Rep. Eric Swalwell (D-CA) and Rep. Michael McCaul (R-TX) on Wednesday introduced the bipartisan Homicide Victims’ Families Rights Act of 2020, to give more rights to the families of homicide victims in federal cases.
Swalwell and McCaul both are former prosecutors. Swalwell, a member of the House Committee on the Judiciary, was an Alameda County deputy district attorney, while McCaul was a federal prosecutor and a Texas deputy attorney general.
“Losing a relative to homicide is an unimaginable nightmare, made even worse when nobody is held accountable,” Swalwell said. “With more and more ‘cold cases’ piling up, we can and must do better for victims’ families. Our bill offers another chance to have their loved ones’ cases reviewed, and to get some justice and closure. I’m grateful to be working with Rep. Mike McCaul on this important issue.”
“As a former federal prosecutor, I have worked alongside law enforcement to help bring the truth to light in cold cases,” McCaul said. “For me, it seems unimaginable to have a loved one taken away from you and your family so suddenly. Unfortunately, the Austin community knows this tragic reality all too well. In 1991, four girls were murdered in a local yogurt shop in Austin, and to this day, we do not know who is responsible. It is my hope that this bill will give these Austin families - and others like them - the tools to work with law enforcement to reveal new information and pursue justice on behalf of their loved one.”
The Murder Accountability Project (MAP) used FBI data to calculate that the percentage of homicides for which someone is charged has steadily declined from over 90 percent in 1965 to under 65 percent in 2018. As a result, there are more than 250,000 U.S. homicides since 1980 for which no one has been charged, according to MAP.
Sadly, declining homicide clearance rates for cases with Black victims accounted for this alarming trend, MAP found. Reported clearance rates for whites (including ethnic Hispanics), Asians, and Native Americans actually improved slightly from 1976 through 2017.

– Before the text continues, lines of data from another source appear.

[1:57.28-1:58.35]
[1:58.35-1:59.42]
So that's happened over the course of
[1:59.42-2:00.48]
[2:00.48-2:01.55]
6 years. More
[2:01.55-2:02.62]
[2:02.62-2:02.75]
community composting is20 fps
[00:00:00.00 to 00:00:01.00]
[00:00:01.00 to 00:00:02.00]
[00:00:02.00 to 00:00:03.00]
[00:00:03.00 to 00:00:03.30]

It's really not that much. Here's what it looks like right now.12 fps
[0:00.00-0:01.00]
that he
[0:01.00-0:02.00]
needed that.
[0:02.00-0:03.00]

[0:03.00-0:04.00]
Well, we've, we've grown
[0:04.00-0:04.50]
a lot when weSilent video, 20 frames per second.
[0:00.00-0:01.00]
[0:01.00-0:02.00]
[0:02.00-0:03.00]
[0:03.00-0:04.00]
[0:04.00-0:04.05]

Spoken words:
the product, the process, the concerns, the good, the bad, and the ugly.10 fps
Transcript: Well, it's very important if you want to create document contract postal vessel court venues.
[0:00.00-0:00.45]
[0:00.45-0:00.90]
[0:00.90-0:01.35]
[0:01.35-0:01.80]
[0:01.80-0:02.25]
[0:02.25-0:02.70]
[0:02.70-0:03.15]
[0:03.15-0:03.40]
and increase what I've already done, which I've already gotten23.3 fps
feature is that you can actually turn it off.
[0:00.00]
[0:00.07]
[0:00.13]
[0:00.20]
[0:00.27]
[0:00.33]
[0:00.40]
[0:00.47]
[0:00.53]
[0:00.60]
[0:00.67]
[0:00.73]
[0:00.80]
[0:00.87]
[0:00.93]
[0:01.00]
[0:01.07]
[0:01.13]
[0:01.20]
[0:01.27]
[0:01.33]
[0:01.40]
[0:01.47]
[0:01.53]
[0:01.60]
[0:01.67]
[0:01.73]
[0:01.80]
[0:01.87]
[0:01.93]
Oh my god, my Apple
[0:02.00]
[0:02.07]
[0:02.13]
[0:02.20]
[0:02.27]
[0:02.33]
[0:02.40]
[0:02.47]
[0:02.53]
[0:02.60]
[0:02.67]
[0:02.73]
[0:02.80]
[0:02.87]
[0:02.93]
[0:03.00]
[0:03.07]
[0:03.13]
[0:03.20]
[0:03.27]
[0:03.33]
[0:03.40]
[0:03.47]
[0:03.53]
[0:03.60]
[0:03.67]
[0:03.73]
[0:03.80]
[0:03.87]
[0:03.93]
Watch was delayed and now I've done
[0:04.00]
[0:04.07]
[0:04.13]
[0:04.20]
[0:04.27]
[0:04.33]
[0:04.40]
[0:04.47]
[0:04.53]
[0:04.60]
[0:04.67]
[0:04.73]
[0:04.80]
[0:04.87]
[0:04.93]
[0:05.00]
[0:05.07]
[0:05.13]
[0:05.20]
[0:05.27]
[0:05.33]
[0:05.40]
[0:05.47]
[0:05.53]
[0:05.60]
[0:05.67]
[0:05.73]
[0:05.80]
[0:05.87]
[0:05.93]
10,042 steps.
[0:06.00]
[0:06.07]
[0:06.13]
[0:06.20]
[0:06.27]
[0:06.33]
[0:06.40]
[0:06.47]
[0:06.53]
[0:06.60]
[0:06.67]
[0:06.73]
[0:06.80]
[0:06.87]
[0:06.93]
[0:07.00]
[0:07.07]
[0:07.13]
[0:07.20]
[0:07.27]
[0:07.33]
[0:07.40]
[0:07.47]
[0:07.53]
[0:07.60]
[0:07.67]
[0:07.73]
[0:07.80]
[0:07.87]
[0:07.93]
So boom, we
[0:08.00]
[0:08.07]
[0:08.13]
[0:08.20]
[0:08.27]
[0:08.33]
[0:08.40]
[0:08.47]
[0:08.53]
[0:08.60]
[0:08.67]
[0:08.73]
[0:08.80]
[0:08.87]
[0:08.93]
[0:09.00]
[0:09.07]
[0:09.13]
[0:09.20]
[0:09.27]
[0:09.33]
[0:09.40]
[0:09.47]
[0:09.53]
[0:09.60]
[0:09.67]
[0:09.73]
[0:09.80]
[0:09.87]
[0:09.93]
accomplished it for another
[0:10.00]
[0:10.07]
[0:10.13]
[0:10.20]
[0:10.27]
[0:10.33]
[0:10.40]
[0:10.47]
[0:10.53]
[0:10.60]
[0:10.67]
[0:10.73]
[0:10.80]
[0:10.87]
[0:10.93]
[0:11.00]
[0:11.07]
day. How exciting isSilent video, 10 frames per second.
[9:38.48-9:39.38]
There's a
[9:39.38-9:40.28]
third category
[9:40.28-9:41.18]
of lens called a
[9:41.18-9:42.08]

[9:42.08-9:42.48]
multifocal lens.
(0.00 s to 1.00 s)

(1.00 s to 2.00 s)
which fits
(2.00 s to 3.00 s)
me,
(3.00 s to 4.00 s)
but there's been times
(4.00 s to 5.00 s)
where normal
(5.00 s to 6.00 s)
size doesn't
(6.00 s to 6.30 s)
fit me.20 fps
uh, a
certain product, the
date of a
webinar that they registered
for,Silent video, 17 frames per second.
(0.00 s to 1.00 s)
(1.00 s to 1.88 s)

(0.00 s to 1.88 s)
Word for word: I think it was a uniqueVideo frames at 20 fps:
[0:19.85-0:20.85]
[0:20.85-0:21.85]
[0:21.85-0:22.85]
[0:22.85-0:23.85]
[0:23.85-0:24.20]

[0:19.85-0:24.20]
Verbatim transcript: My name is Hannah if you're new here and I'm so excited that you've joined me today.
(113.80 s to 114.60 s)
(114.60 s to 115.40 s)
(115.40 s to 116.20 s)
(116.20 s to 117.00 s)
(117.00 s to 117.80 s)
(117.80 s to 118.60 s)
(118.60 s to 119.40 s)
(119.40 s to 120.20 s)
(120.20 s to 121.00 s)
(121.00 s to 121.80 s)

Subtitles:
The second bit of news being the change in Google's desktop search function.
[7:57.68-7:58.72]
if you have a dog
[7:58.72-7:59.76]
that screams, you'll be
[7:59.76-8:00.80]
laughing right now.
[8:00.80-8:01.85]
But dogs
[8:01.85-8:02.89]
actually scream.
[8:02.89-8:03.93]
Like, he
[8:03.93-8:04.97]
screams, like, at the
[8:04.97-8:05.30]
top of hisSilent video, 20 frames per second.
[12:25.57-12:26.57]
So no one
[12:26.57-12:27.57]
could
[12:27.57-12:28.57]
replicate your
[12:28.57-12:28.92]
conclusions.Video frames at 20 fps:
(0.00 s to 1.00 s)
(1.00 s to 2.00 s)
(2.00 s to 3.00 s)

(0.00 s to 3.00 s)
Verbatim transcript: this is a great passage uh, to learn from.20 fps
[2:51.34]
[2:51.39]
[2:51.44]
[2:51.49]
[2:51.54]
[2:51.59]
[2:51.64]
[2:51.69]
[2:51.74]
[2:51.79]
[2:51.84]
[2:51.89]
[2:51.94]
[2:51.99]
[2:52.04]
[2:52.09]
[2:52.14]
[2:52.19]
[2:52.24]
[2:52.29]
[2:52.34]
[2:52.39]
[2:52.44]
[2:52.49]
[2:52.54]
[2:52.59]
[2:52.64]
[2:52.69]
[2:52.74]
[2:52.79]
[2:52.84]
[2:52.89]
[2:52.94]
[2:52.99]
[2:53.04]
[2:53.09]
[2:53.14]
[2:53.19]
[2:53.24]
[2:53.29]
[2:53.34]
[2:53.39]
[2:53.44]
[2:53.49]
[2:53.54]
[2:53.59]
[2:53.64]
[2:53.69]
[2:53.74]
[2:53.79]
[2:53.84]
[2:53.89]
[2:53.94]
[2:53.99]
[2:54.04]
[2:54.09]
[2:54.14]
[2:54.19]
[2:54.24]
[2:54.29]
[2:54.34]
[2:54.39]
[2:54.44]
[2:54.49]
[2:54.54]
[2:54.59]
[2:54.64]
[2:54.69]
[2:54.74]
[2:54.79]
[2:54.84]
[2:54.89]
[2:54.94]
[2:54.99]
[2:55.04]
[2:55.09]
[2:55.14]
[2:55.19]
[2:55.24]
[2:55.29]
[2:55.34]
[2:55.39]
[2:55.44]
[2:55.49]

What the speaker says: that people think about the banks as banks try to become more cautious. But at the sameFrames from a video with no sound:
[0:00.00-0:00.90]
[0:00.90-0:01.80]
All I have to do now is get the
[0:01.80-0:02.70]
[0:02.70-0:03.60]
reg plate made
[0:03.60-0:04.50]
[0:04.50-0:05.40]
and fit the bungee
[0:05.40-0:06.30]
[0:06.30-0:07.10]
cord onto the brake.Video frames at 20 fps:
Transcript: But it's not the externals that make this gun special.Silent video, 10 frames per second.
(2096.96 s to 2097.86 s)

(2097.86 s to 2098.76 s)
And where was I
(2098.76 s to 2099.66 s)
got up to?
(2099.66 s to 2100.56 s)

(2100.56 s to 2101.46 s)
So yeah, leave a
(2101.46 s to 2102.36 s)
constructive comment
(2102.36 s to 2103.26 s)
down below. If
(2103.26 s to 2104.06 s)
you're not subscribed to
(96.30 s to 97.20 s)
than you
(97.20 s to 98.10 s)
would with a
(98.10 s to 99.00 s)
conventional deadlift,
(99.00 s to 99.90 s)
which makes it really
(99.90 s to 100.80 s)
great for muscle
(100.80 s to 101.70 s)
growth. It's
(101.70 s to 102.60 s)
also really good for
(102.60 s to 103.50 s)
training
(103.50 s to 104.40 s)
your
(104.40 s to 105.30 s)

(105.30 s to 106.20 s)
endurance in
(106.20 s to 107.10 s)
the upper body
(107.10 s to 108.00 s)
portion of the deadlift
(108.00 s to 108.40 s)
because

The Homicide Victims’ Families Rights Act of 2020 would give relatives of victims of homicide under federal law the right to have their loved one’s case file reviewed, once the case has gone cold after three years. If the federal investigator feels it would lead to probative leads, a full reinvestigation would then occur. The bill also would require the federal government to notify relatives and similarly situated persons of their rights and provide updates on any cold case review that’s undertaken. Finally, it would collect data on the problem of cold cases generally.
“Sometimes, it just takes another set of eyes to discover a fact that was overlooked, or a new test that wasn’t available when the case first was investigated, to find the offender,” Swalwell said. “I also hope this bill will inspire states and localities to follow suit so that all homicide victims’ families can have more hope of justice, regardless of the level of government that’s prosecuting the case.”
Swalwell and McCaul drafted the Homicide Victims’ Families Rights Act of 2020 with the help of former federal prosecutor Glenn Kirschner and Katharine Manning, a former U.S. Department of Justice senior attorney advisor who specializes in victims’ rights and services.
Among organizations and people supporting this bill are Homicide Family Advocates, the National Coalition Against Domestic Violence, Murder Accountability Project, the American Investigative Society of Cold Cases, Parents of Murdered Children, the Association of Prosecuting Attorneys, the National Organization for Victim Assistance, and Ryan Backmann, survivor and founder of Project: Cold Case.